*Assigned task*
Note the line containing "(233.06 s to 233.36 s)"; from it through the last line below, give only those lines again, exactly, both ends included, skipping pictures.

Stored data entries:
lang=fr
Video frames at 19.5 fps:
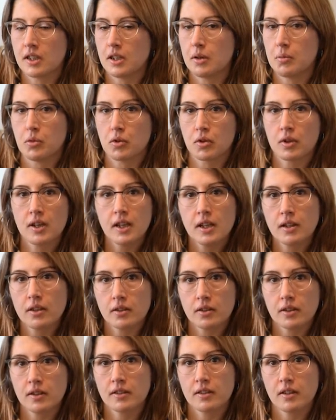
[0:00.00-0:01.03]
est un élément
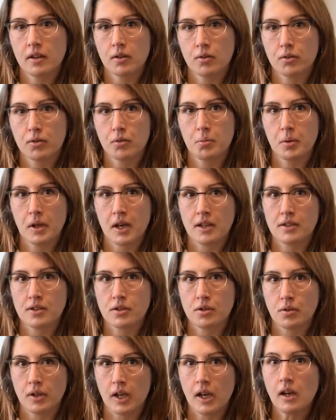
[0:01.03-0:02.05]
clé de notre excellence
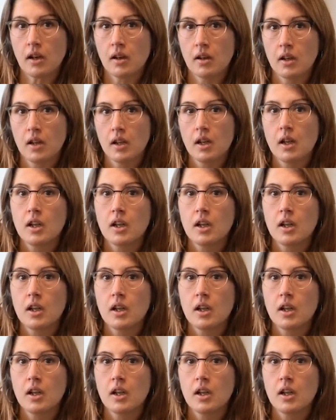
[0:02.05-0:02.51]
opérationnelle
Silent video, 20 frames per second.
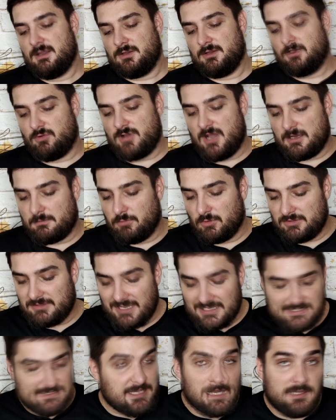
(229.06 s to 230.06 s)
но ну, как
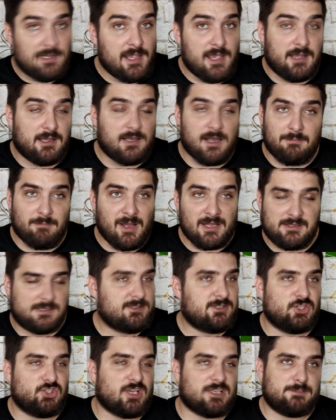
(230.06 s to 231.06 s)
будто остальная команда
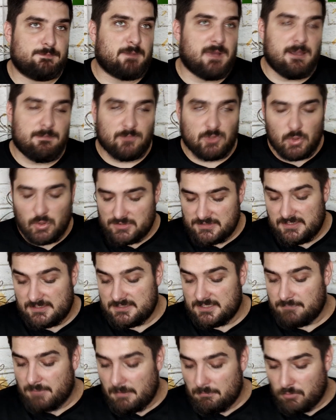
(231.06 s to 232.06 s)
сейчас прям
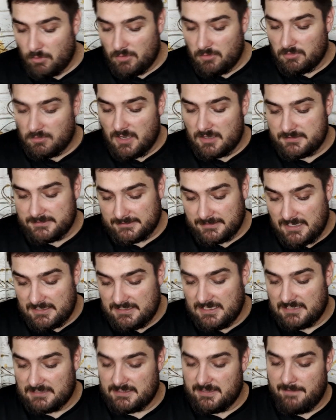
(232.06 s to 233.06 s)
носится по полю как
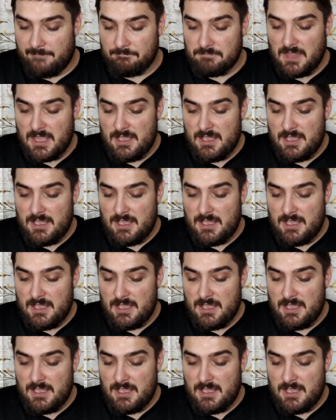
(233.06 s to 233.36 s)
ракета.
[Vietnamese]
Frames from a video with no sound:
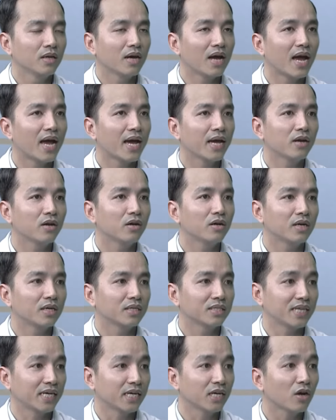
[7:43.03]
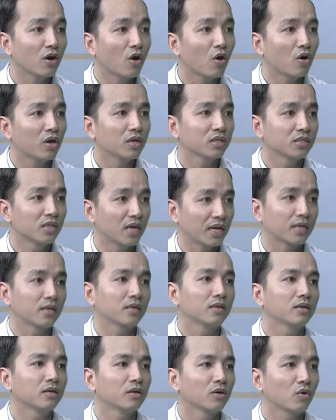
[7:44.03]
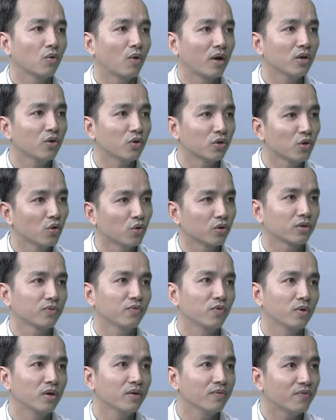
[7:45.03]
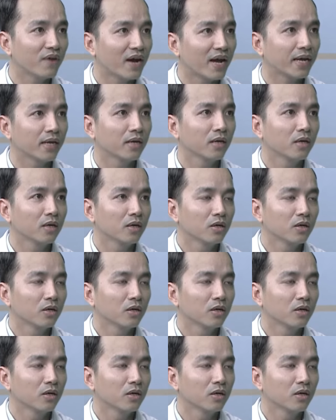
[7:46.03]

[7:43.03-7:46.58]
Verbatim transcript: thứ hai đó là tránh co giật quá đột ngột vùng khớp vai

*Final answer*
(233.06 s to 233.36 s)
ракета.
[Vietnamese]
Frames from a video with no sound:
[7:43.03]
[7:44.03]
[7:45.03]
[7:46.03]

[7:43.03-7:46.58]
Verbatim transcript: thứ hai đó là tránh co giật quá đột ngột vùng khớp vai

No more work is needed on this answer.